After watching a few of the YouTube videos, I am impressed, but I don't think it's the world's fastest and maybe it doesn't need to be the fastest, just the most effective and accurate. I think the Russian BrahMos missile is the fastest, according to what I have read. Speed isn't everything, unless we are talking about interceptors. I would like to hear from Been There. He seems to know something about missiles. 

I have to wonder how many of these missiles we have in place at each launch facility and do they have them aimed or are they in the ground waiting on guidance? Some of the stuff I read, I didn't understand. A few of the videos that I watched was confusing to me and some of the information kind of contradicted each other. I never got into this stuff when I was in the Marines and if I asked someone about nuclear anything, I would get the answer, "That's on a need to know basis and you don't need to know." That seemed to be a favorite saying in the Marines.


----------



## FastTrax (Jul 22, 2022)

oldman said:


> After watching a few of the YouTube videos, I am impressed, but I don't think it's the world's fastest and maybe it doesn't need to be the fastest, just the most effective and accurate. I think the Russian BrahMos missile is the fastest, according to what I have read. Speed isn't everything, unless we are talking about interceptors. I would like to hear from Been There. He seems to know something about missiles.
> 
> I have to wonder how many of these missiles we have in place at each launch facility and do they have them aimed or are they in the ground waiting on guidance? Some of the stuff I read, I didn't understand.

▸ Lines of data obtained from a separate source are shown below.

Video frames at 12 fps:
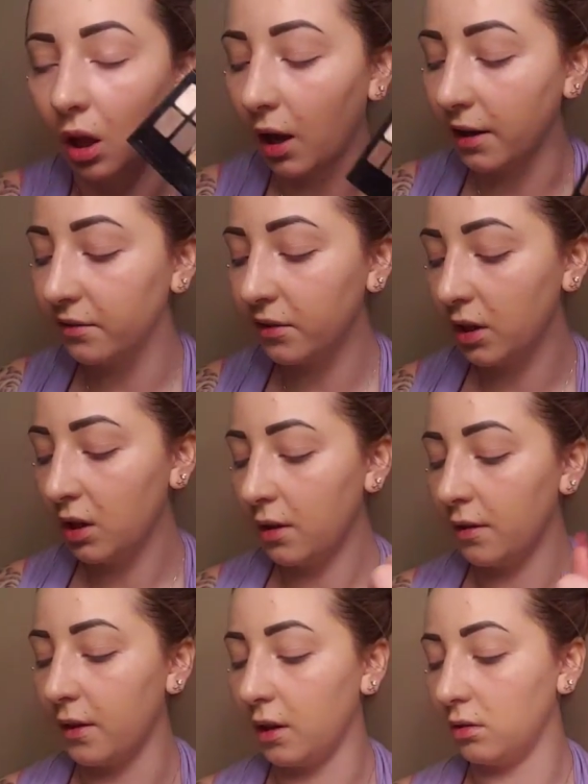life,
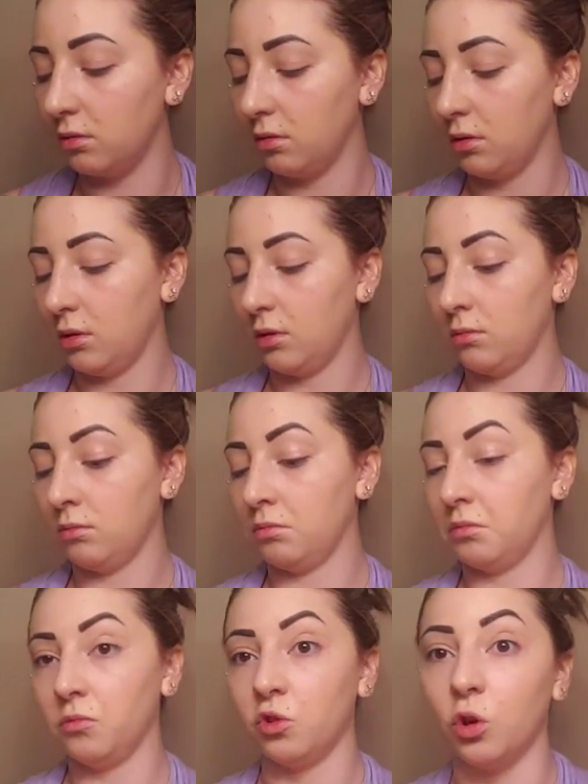then
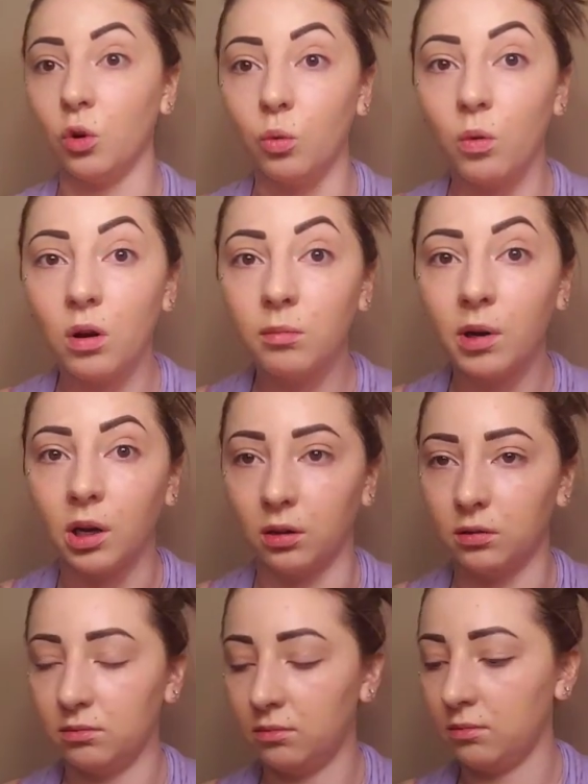go to Walmart.
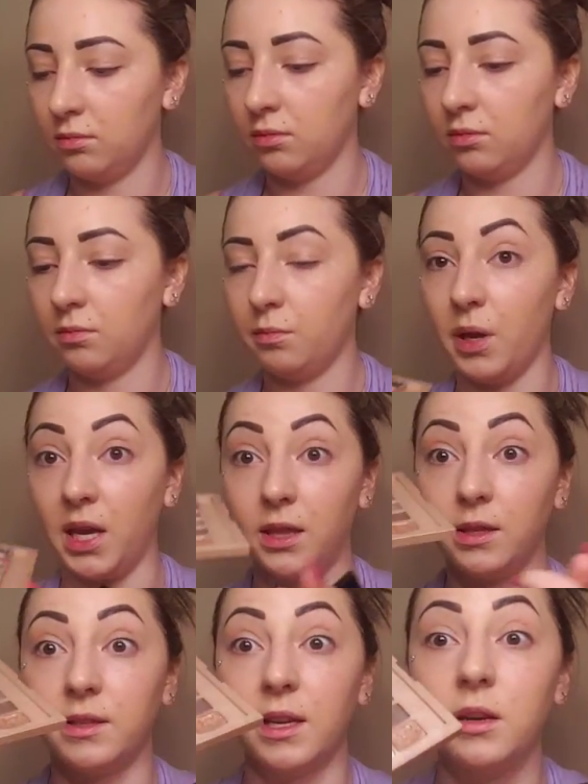Pay
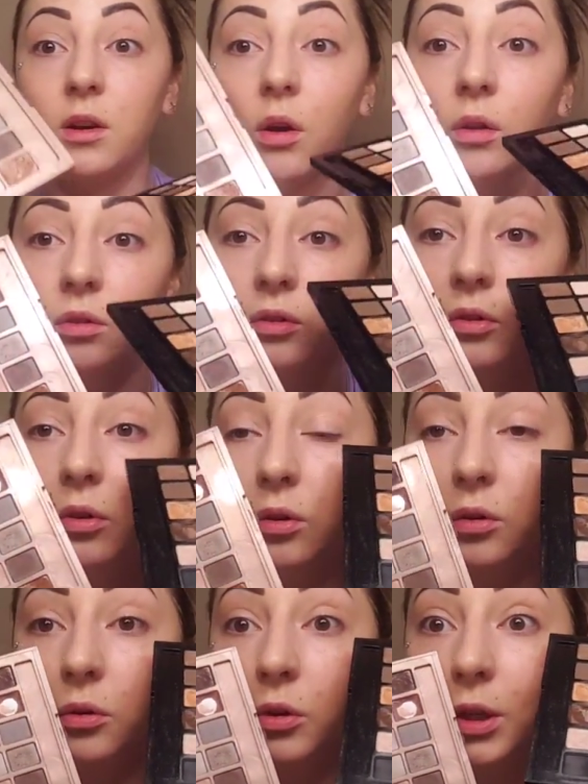the $10.
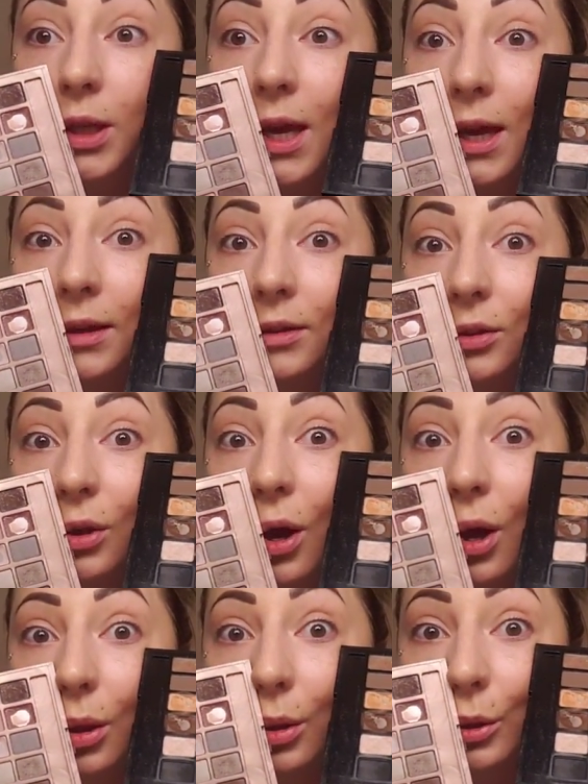Get
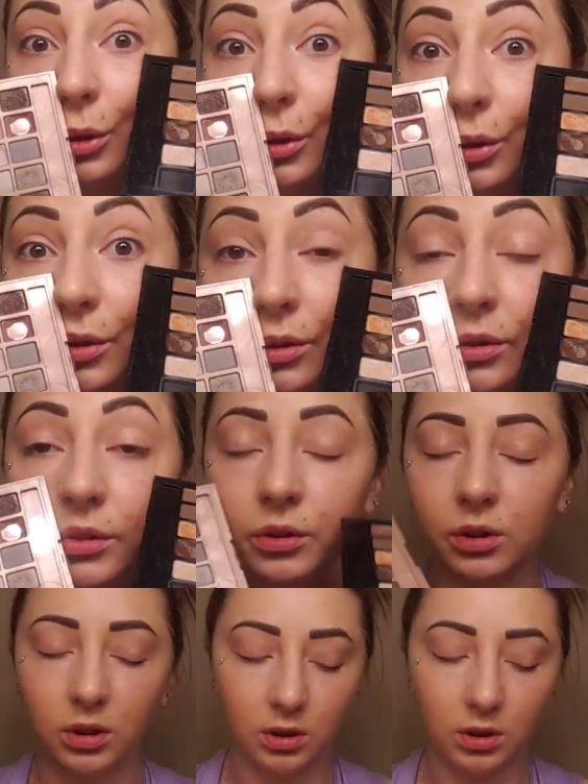colors.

A few of the videos that I watched was confusing to me and some of the information kind of contradicted each other. I never got into this stuff when I was in the Marines and if I asked someone about nuclear anything, I would get the answer, "That's on a need to know basis and you don't need to know." That seemed to be a favorite saying in the Marines.



Keep in mind that at least 99% of these Youtube videos, along with the numerous forums, blogs and personal websites have zero access to anything involved with Russia or Americas Strategic policies, nuclear weapons or anything concerning a real WWIII scenario, even the KiwiSDR live streams monitoring the STRATCOM EAMS. Those who talk don't know and those who know don't talk.


----------



## SeniorBen (Jul 22, 2022)

Cool. I've been thinking about getting an ICBM and this one looks good.


I wonder if I can get it through Amazon, although if they use USPS for shipping, they (USPS) will probably lose it. They lost two items I was supposed to receive yesterday, but that's a topic for another thread.


----------



## oldman (Jul 22, 2022)

FastTrax said:


> Keep in mind that at least 99% of these Youtube videos, along with the numerous forums, blogs and personal websites have zero access to anything involved with Russia or Americas Strategic policies, nuclear weapons or anything concerning involving a real WWIII scenario, even the KiwiSDR live streams monitoring the STRATCOM EAMS. Those who talk don't know and those who know don't talk.


I would agree that you are probably correct with your assertions regarding available information. After all, some of this stuff is considered top secret. If it wasn’t, all of our enemies would be building the next best thing.


----------



## Geezer Garage (Jul 22, 2022)

I had read recently that the state of our existing system is beyond out dated, and was still running on floppy discs. Should they ever have to be used, that will probably be the end of us on the planet, but I guess the deterent may be important, that, and corporate profit.


----------



## oldman (Jul 22, 2022)

Geezer Garage said:


> I had read recently that the state of our existing system is beyond out dated, and was still running on floppy discs. Should they ever have to be used, that will probably be the end of us on the planet, but I guess the deterent may be important, that, and corporate profit.


I have to seriously doubt that we have anything nuclear running on floppy discs, but saying that doesn’t make it so.


----------



## FastTrax (Jul 22, 2022)

Geezer Garage said:


> I had read recently that the state of our existing system is beyond out dated, and was still running on floppy discs. Should they ever have to be used, that will probably be the end of us on the planet, but I guess the deterent may be important, that, and corporate profit.





oldman said:


> I have to seriously doubt that we have anything nuclear running on floppy discs, but saying that doesn’t make it so.



Me neither, I think one of the videos alludes to Leslie Stahl bringing that to light in an interview.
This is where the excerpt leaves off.